The decision comes at a time when influencer marketing is becoming an increasingly popular— and challenging—field. Influencer marketing is what the NAD describes as “a form of marketing where a seller leverages the popularity and credibility of specific individuals to market a product in a testimonial manner.” For example, a Snapchat “celebrity” might get paid to endorse a product in hopes that some of his or her followers might be “influenced” to buy such product. However, advertisers often have difficulty measuring influencers’ effectiveness in engaging audiences. Companies have developed ways to inflate subscriber numbers, distorting the accuracy of the data advertisers rely on to determine how many people view the posts placed by the influencer on the platform (“organic posts”).

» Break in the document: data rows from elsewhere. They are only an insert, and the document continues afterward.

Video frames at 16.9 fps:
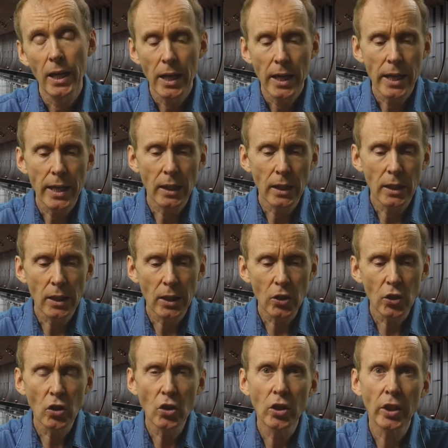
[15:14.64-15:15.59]
In
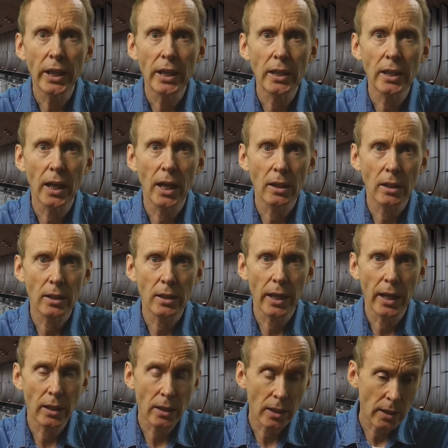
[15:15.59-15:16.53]
addition, you need to
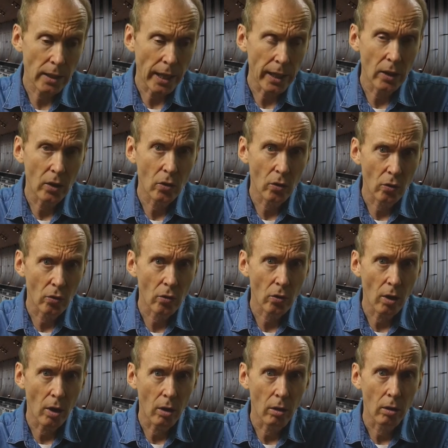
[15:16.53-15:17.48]
understand state
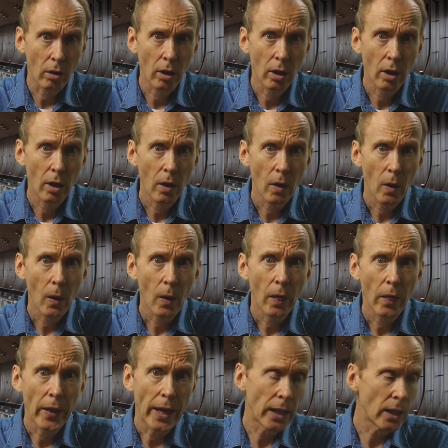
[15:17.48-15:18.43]
control.
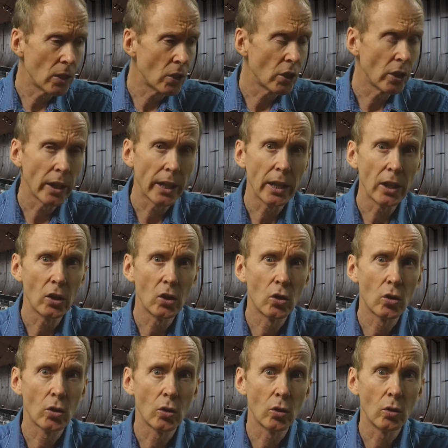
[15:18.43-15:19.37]
That is, you need
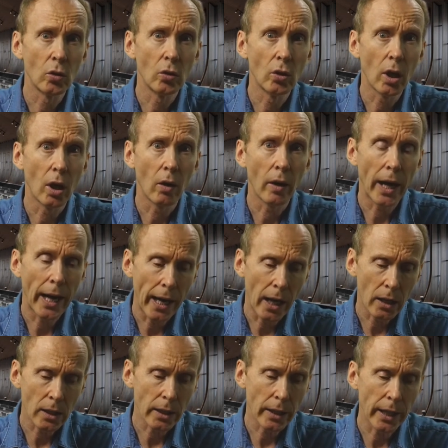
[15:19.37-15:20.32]
to know
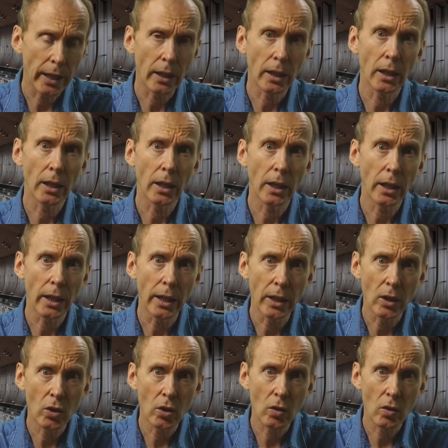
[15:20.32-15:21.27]
how to get
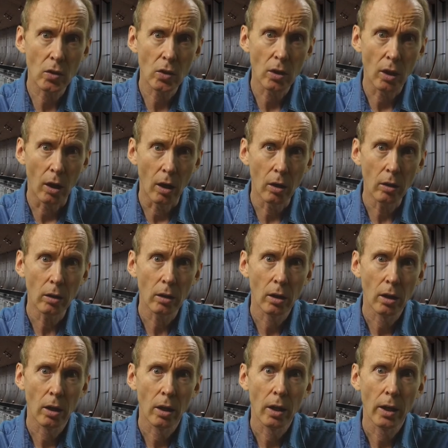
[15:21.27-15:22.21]
into the zone.
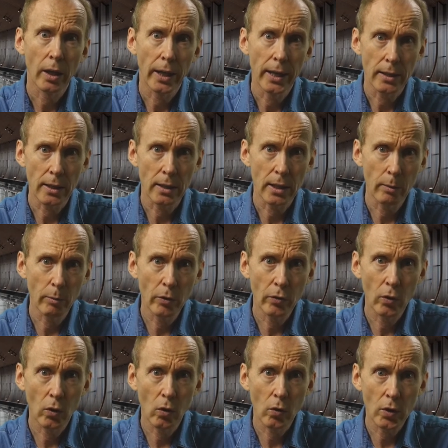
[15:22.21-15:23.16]
As I said
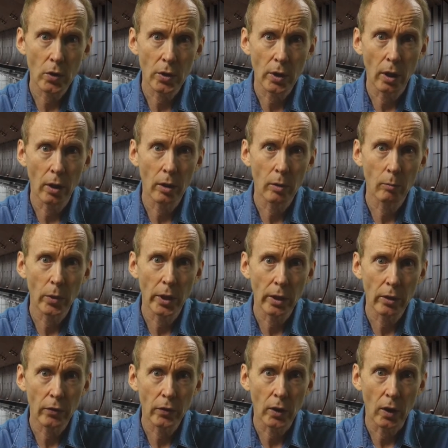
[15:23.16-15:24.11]
before, the zone
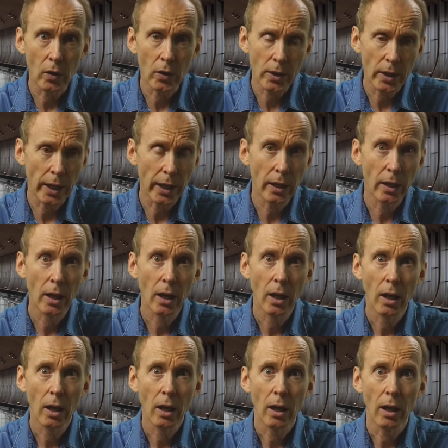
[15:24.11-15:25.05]
being a flow state.
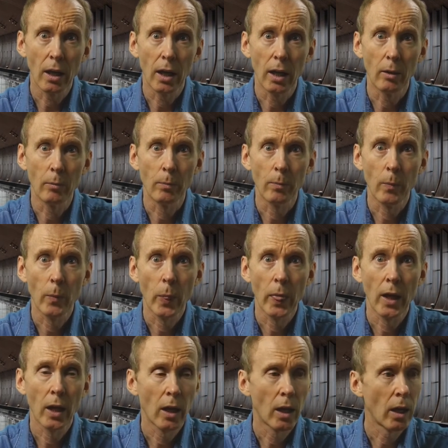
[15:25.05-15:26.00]

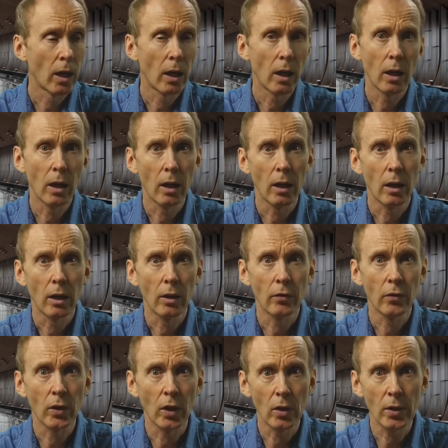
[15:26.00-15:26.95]
A
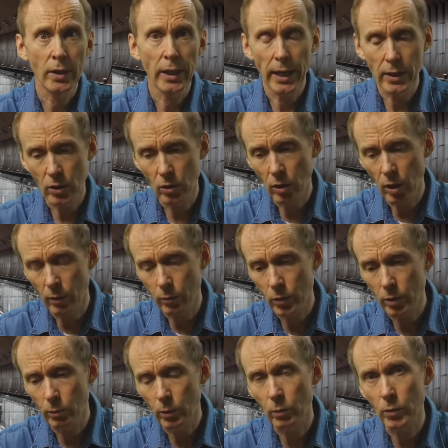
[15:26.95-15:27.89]
flow state is an
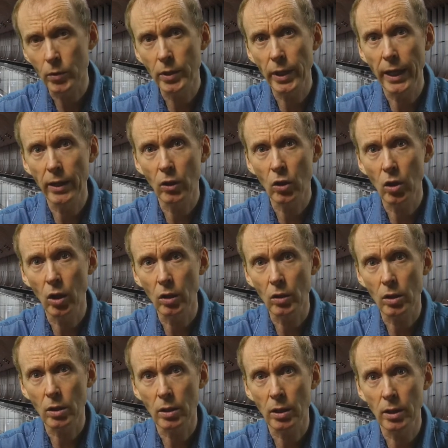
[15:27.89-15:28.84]
optimal state of
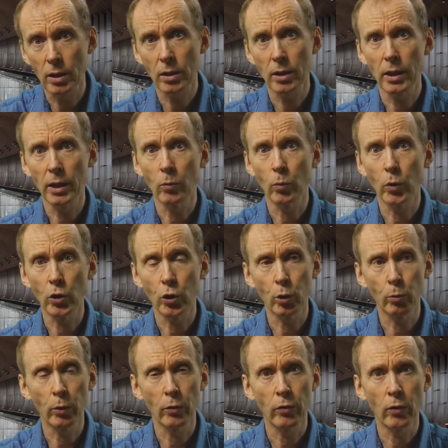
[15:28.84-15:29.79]
consciousness in which
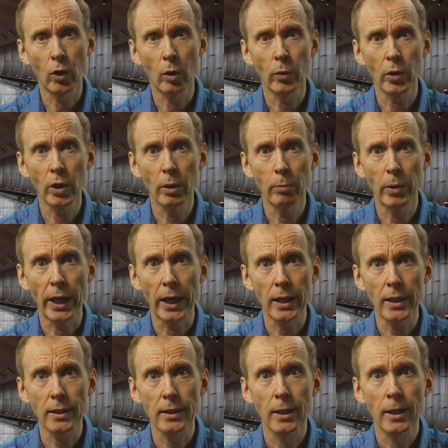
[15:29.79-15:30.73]
you perform at your
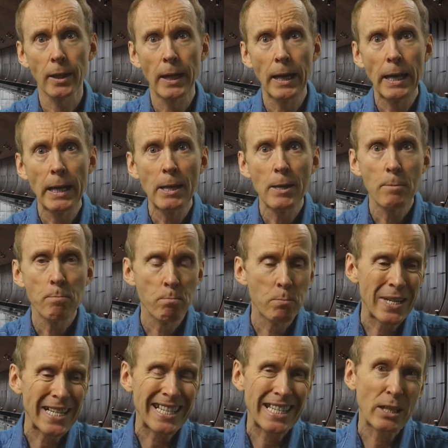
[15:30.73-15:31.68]
best.
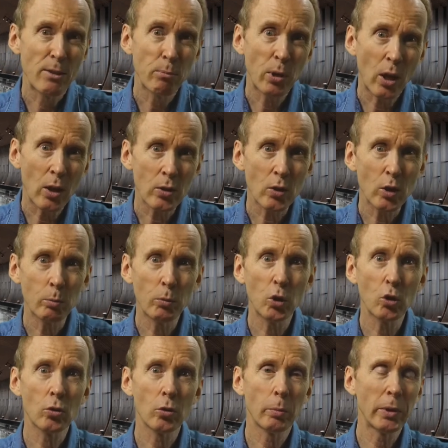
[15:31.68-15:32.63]
But it's
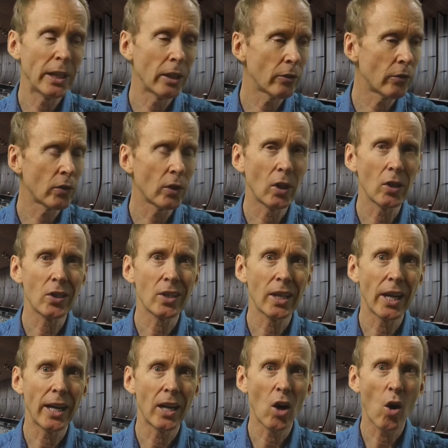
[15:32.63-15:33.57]
impossible to be in a flow
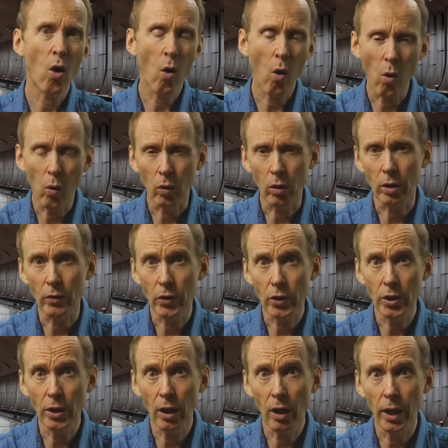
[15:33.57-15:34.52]
state all of the
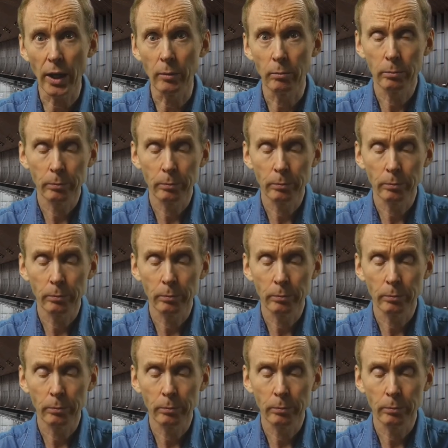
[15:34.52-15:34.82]
time.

Ahalogy purchases sponsored posts on social media platforms and uses these “promoted posts” to display influencer-created content. Through its Tri-Verified platform, Ahalogy is then able to track and measure the impact of these promoted posts. Ahalogy claimed that its new platform was the “first-ever solution for verifying that influencer marketing impressions, traffic and other key engagement measures are valid.” Ahalogy also said it was the first company to verify such data by using third-party software, “making Ahalogy the first influence platform that is 100% verified.”

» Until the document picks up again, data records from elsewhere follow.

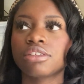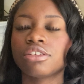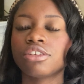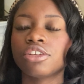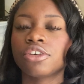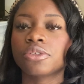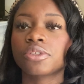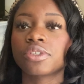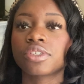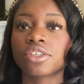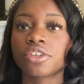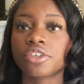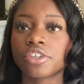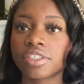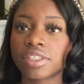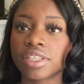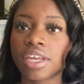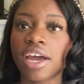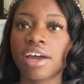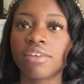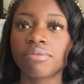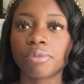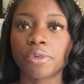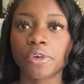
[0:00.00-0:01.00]
series that
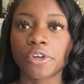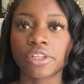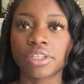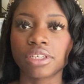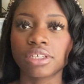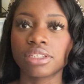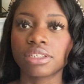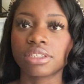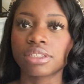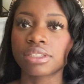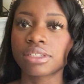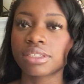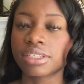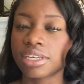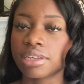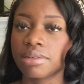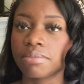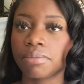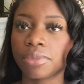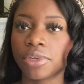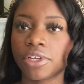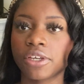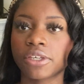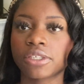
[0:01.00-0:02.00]
have more than 10
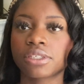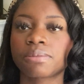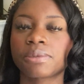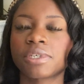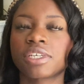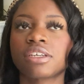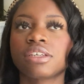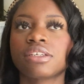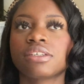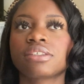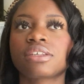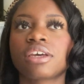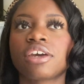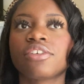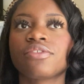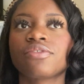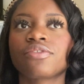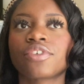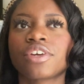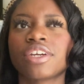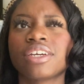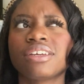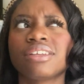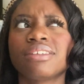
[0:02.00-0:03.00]
books, because I've
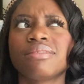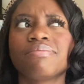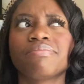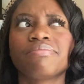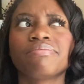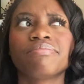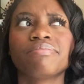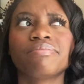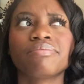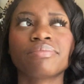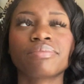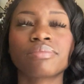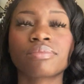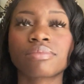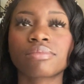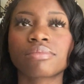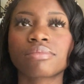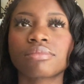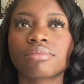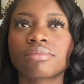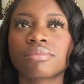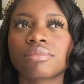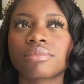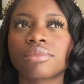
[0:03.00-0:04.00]
read
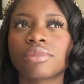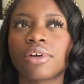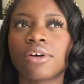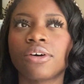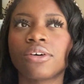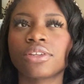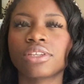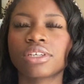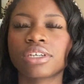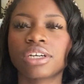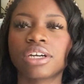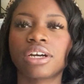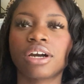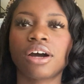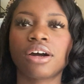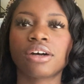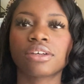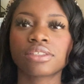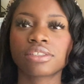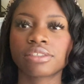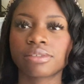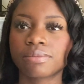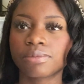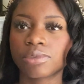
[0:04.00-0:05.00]
all the
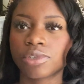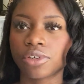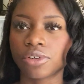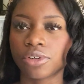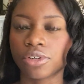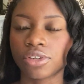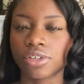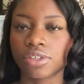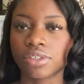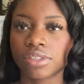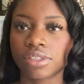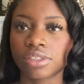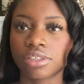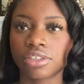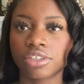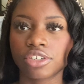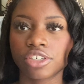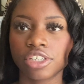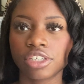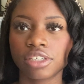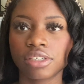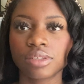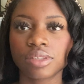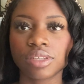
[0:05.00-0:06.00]
Gossip Girl
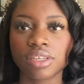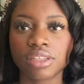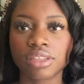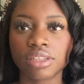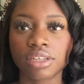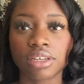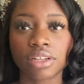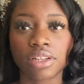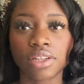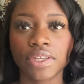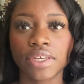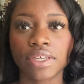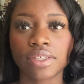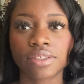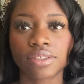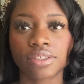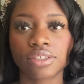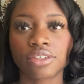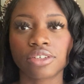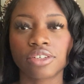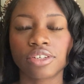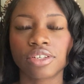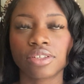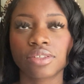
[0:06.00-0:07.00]
series and the Click
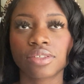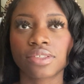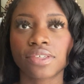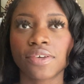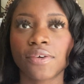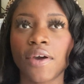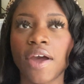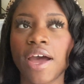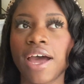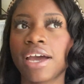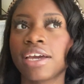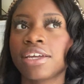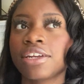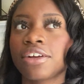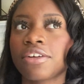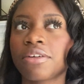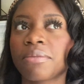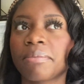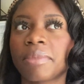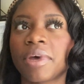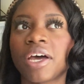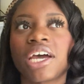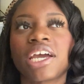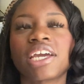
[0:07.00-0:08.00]
series, so I
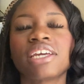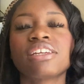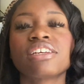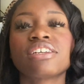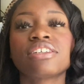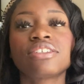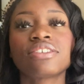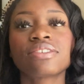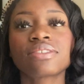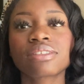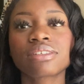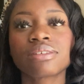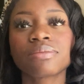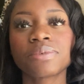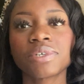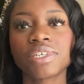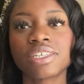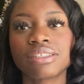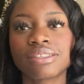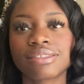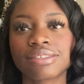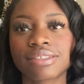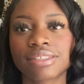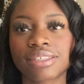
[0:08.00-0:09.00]
don't mind. It just
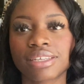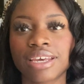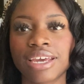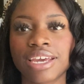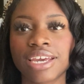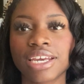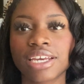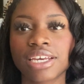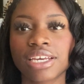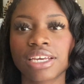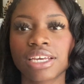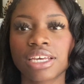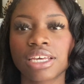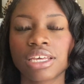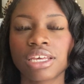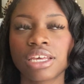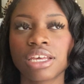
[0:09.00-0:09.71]
depends like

Competitor Collective Bias, Inc. challenged these claims at NAD, arguing, among other things, that Ahalogy’s statements misleadingly implied that the platform could verify all social media engagements. In fact, the platform could only verify the influence of promoted posts, not organic posts.

Though NAD found Ahalogy did reasonably support certain claims about its ability to detect fraud , it recommended that Ahalogy discontinue its “100% verified” claim, given that it could not verify data with respect to organic posts. The NAD also suggested Ahalogy remove references to the platform being the first and only platform using third party verification, since there was no evidence to support this claim.

Ahalogy’s products seek to address the new challenges that social media presents to advertisers. However, NAD’s decision shows that in doing so, companies like Ahalogy must themselves ensure that they can adequately support the claims they make in differentiating their services from other companies seeking to help marketers address these challenges. Watch this space for developments in this fast-moving field.